Tanfield's founder, Roy Stanley, has just been named chairman of the Smith U.S. board of directors to help direct the company's efforts here. Stanley also founded a U.K. bus maker, Optare, which now builds hybrid and battery-electric buses for the European market.

That may be a clue as to a future direction for Smith's U.S., but for now the company is concentrating on its Newton truck line, said Hansel.

"We've been working up our domestic supply chain and getting our daily production line going," he said. "That's been our priority for the past 120 days, the transition to local suppliers and production."

Ramping Up

Each truck as about 120 items that must be added to the bare chassis, he sad, "and we're up to 85 percent from local suppliers" for items such as brake systems, wiring harnesses and fasteners.

Production is running at two trucks a week, he said, with the goal of increasing the flow (and sales to match) to four a week in February "and to continue growing and increasing production after that."
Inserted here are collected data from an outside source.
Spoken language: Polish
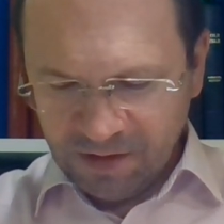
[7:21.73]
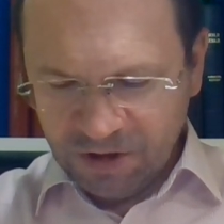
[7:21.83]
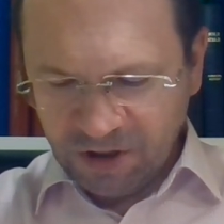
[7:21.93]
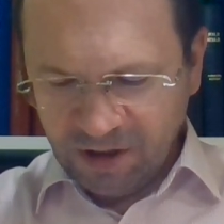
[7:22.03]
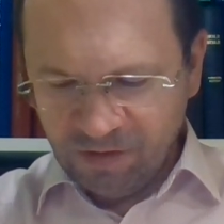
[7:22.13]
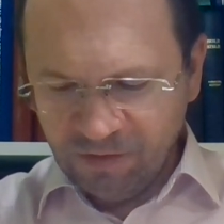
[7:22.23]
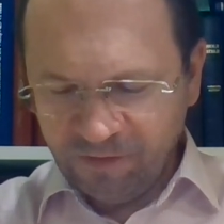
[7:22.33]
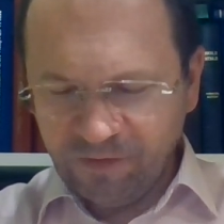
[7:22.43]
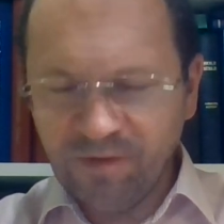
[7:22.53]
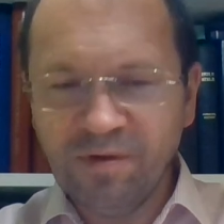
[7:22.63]

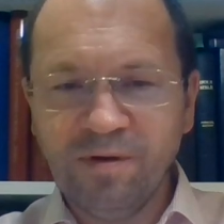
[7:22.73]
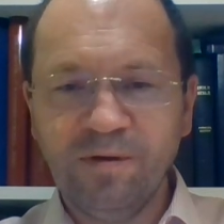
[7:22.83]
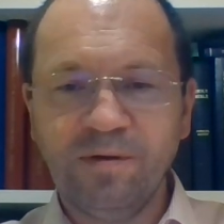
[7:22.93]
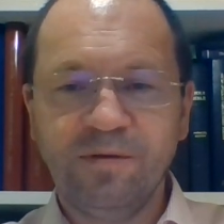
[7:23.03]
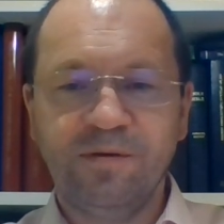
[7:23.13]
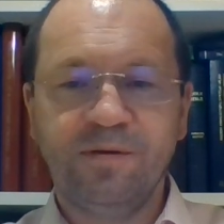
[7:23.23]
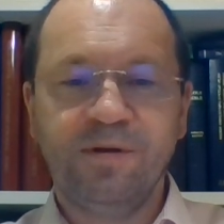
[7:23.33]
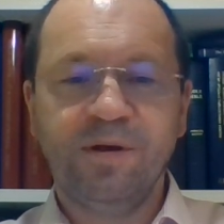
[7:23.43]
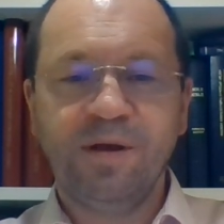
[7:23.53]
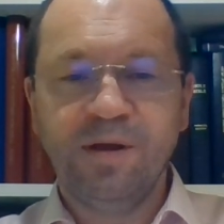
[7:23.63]
grzechów
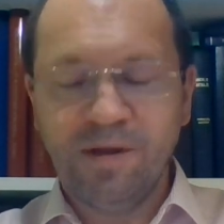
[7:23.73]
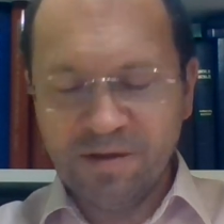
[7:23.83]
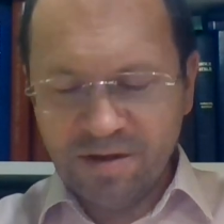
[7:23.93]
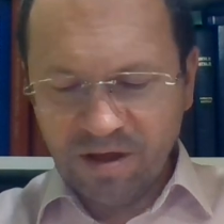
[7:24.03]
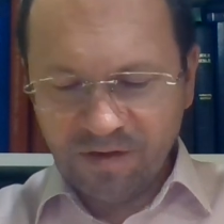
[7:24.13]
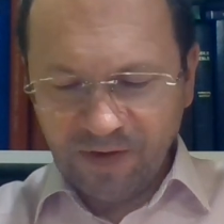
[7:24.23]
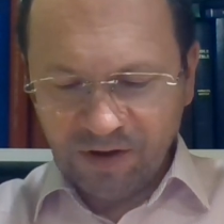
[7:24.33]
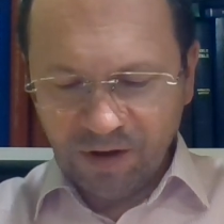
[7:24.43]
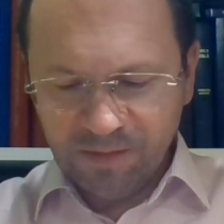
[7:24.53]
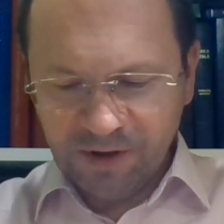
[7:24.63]

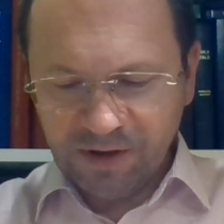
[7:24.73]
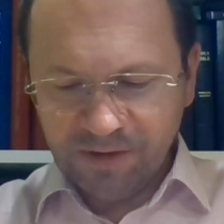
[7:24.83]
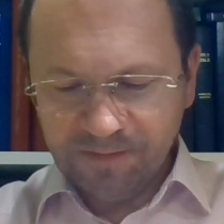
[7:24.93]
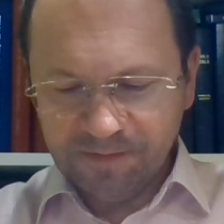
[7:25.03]
nieświadomych.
Hansel, for instance, earlier this month signed a deal with Austin, Texas-based battery maker Valence Technology for $1.4 million worth of lithium iron magnesium phosphate battery packs and controllers - enough for 25 of the trucks the company expects to be building and delivering in the last half of 2010.
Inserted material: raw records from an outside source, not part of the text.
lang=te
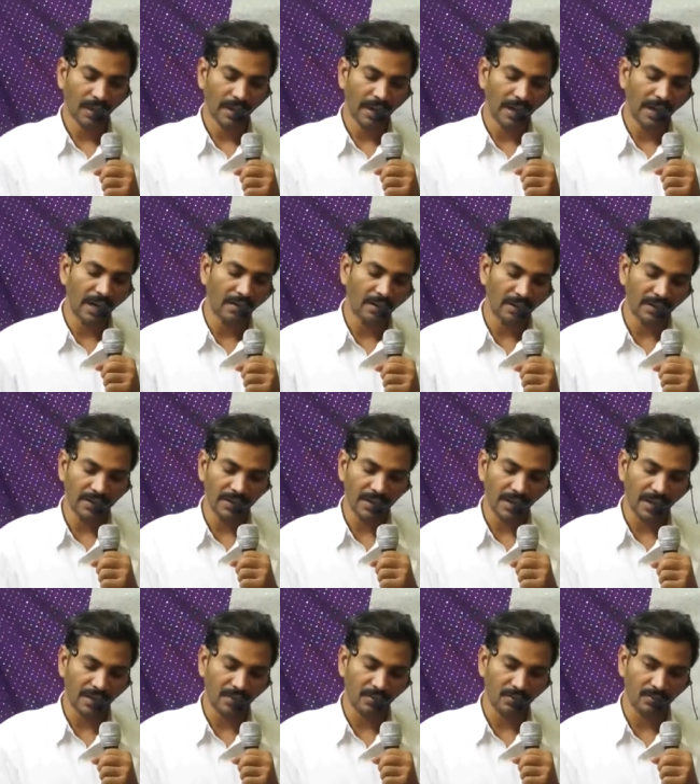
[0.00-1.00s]
ఏడవ
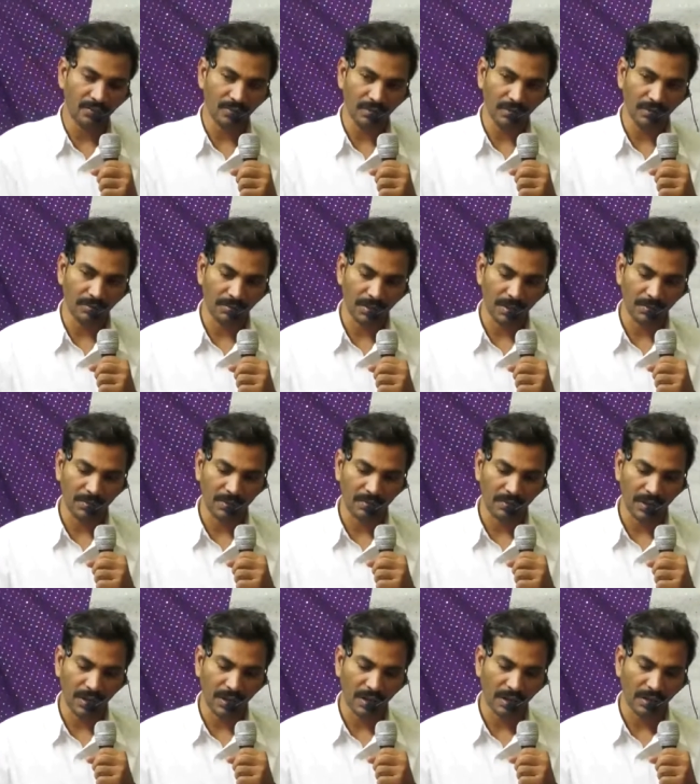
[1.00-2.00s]
అధ్యాయంలో చూద్దాం ప్రేమిన
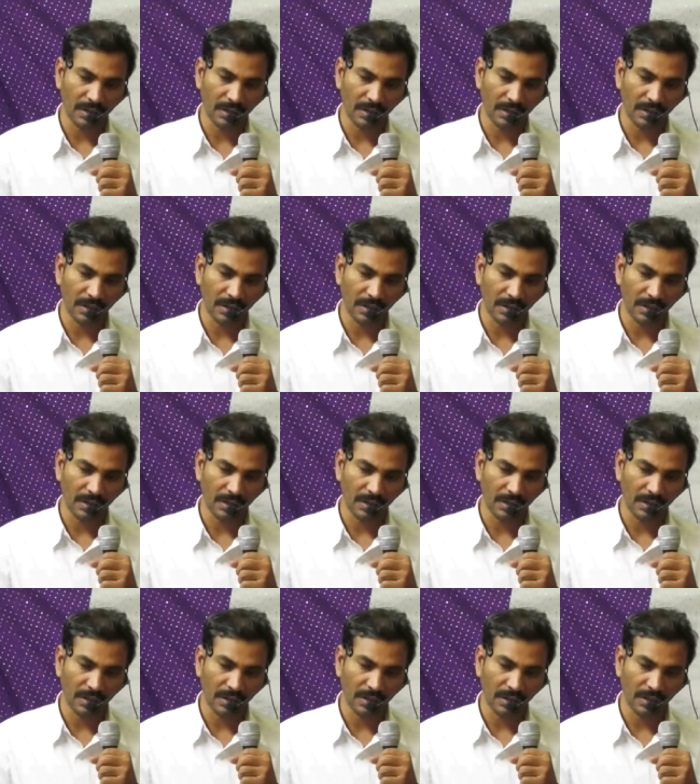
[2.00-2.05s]
వల్ల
Acknowledging that the Smith electric truck, with its lithium-ion battery pack (the packs come in varying sizes, and costs, depending on the range demands of the customer), is an expensive vehicle, Hansel breathes a sigh of relief at what appears to be a congressional imperative to help get such trucks into the nation's fleets so they can build a body of reliability and cost-efficiency data that will help them sell themselves in years to come.

Federal Jump-Start

The Senate, for instance is set to begin pondering early in 2010 a measure - S. 2854, the Kohl-Hatch Heavy Duty Truck Hybrid Tax Credit Bill - that would extend federal tax credits of $15,000 to $30,000 per truck to purchasers of electric trucks in the weight classes in which Smith competes.

There's also an appropriations bill pending in congress that would provide $65 million for the U.S. Postal Service to use for purchasing electric delivery vehicles - and Smith already is on the approved bidder list.

While Smith is one of the few - so far - independent companies in the electric truck business, most major truck makers are developing hybrid diesel-electric drivetrains for their big rigs, and some, including Ford Motor Co. and Daimler's Mercedes-Benz unit, are working on all-electric delivery vans as well.

I'm listening to a diesel delivery truck's clattering idle out in the street below my study window as I put the finishing touches on this.

Maybe 2010 not only will bring us our first mass produced electric cars - Nissan's battery-electric Leaf and General Motors' generator-extended Volt - but will signal the start of an equally significant trend in the electrification of a big chunk of the nation's trucking fleet.